I thought, Robert would murder his grandmother in order to sit in and play with the bigger kids.
Just the same, I figured I'd officially run the idea past him before I pimped him upward. Predictably, the response was: "Dad, I sooo want to do this!" Awesome, I thought. All the fun and challenge of taking actual pitches, from an actual Zooka. And no need for geronticide.
Robert has been jonesing for this moment ever since his first tee-ball game, when he learned that no one makes an out. In the first inning a kid hit a grounder to him, and he threw over to first base. The first baseman dropped it, kicked it into right field, collided with the right fielder, picked it up, and had run halfway to the pitcher's mound before the chorus of "RUN TO FIRST!" took hold. And the batter was still out by about 20 feet because he'd stopped to watch a squirrel climb the backstop. Despite this, the boy was escorted to the bag and patted on the head for a job well done, and Robert looked at me like his birthday had just been canceled.
As we walked to the field, Robert yipped and jumped like a terrier, telling me how cool it would be to play a real game, with a real score. As we neared the field, though, he saw his tee-ball team on the other diamond, about to make up last weekend's rainout, and his nerves took over. He was suddenly aware that he's only six and he's never played with older kids before and this is TOTALLY DUMB, DAD!
I told him we could easily just walk across the way and join his team like nothing ever happened, if he wanted. He thought about it for an interminable two seconds (while my brain shouted ZOOKA! ZOOKA! ZOOKA! to itself), then walked gingerly to the near dugout and sat by himself, a black hat among blues, cleats drumming against the bench supports.
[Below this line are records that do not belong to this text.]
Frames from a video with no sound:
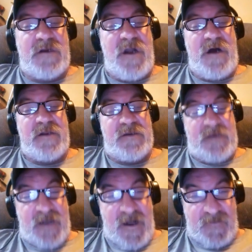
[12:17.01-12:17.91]
Gautt
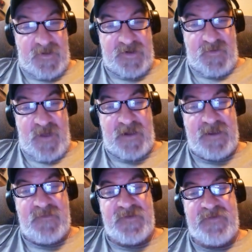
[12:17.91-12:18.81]
accomplished while
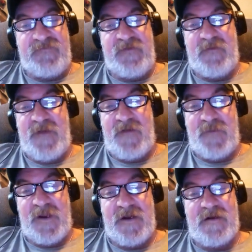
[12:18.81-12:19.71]
he was a football
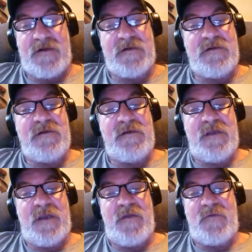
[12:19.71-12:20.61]
player
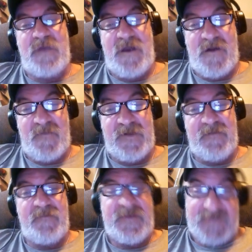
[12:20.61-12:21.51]
at Oklahoma,
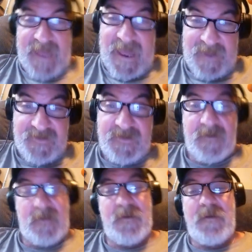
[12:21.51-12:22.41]
besides
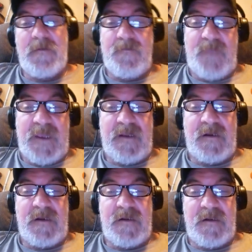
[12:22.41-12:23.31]

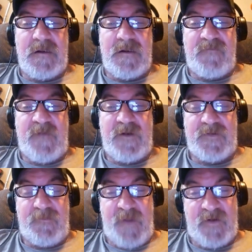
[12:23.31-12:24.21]
being the
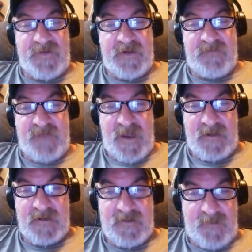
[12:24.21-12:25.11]
first person of
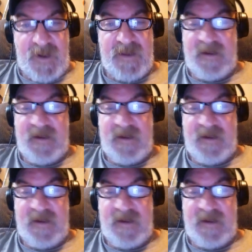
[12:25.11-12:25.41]
color to play at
I took a moment to swallow my heart.
What happened after that didn't really matter. (Two-for-three with a strikeout and an RBI single that got wedged under the Zooka.) The kid acknowledged his fear, and he tried. I remember I had a similar chance when I was eight. I got to pitch my first game for the Ray's Lunch Phillies, and even though I'd studied the look of a major league pitcher, I had no idea how to throw the ball for a strike. So I walked three guys in a row, and when I finally got one over the plate this planetoid of a child smashed it for a grand slam. I was so mortified I pretended I'd hurt my arm and spent the rest of the game pouting at the end of the bench.
With luck, the line of cowardice stops here.